Baisser les yeux n’est pas équivalent de baisser la tête, geste symbolique de la servitude. Mais il ne faut pas non plus l’entendre au sens simple de détourner le regard. Baisser les yeux, c’est accepter de fermer son esprit à toute pensée noble et élevée, restreindre son univers aux choses basses et serviles. L’expression renvoie à l’idée de l’abaissement de l’homme, amplement développée dans Vanité et surtout Misère.

Contrariétés 14 (Laf. 131, Sel. 164).
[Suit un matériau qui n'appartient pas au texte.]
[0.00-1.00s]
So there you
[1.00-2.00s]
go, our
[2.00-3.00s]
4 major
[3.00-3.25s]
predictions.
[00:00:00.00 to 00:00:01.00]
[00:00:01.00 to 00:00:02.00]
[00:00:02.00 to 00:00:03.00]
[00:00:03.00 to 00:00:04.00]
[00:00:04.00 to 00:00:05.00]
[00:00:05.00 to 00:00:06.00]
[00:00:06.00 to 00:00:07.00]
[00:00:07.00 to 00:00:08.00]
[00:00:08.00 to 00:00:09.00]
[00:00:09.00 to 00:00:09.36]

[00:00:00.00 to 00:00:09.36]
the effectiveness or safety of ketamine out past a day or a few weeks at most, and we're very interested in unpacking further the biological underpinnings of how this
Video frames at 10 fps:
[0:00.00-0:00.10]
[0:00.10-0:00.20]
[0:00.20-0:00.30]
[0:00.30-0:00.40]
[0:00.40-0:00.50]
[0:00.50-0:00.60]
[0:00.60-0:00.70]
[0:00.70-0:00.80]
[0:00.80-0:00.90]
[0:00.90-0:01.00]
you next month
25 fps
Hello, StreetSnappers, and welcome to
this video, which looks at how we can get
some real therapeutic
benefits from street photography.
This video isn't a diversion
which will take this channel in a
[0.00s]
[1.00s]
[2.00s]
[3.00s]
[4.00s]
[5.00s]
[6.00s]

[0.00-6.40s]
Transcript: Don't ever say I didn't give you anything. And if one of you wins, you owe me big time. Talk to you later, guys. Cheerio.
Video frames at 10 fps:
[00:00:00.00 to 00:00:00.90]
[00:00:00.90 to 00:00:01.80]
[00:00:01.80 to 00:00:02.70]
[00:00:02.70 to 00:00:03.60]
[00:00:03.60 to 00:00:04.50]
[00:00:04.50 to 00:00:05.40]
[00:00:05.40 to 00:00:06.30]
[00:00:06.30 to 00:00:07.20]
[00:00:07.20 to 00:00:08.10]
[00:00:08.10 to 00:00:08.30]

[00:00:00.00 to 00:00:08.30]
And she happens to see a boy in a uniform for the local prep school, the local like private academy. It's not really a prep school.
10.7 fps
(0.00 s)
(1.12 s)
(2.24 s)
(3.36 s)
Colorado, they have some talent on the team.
Quelle chimère est-ce donc que l’homme ? quelle nouveauté, quel monstre, quel chaos, quel sujet de contradiction, quel prodige ? Juge de toutes choses, imbécile ver de terre, dépositaire du vrai, cloaque d’incertitude et d’erreur, gloire et rebut de l’univers.

Contrariétés 3 (Laf. 121, Sel. 153). Il est dangereux de trop faire voir à l’homme combien il est égal aux bêtes, sans lui montrer sa grandeur. Et il est encore dangereux de lui trop faire voir sa grandeur sans sa bassesse. Il est encore plus dangereux de lui laisser ignorer l’un et l’autre, mais il est très avantageux de lui représenter l’un et l’autre.

Contrariétés 4 (Laf. 121, Sel. 154). Il ne faut pas que l’homme croie qu’il est égal aux bêtes, ni aux anges, ni qu’il ignore l’un et l’autre, mais qu’il sache l’un et l’autre.

Contrariétés 14 (Laf. 131, Sel. 164). Ces fondements solidement établis sur l’autorité inviolable de la religion nous font connaître qu’il y a deux vérités de foi également constantes, L’une que l’homme dans l’état de la création, ou dans celui de la grâce est élevé au-dessus de toute la nature, rendu comme semblable à Dieu et participant de la divinité. L’autre, qu’en l’état de la corruption, et du péché, il est déchu de cet état et rendu semblable aux bêtes. Ces deux propositions sont également fermes et certaines. (texte barré verticalement)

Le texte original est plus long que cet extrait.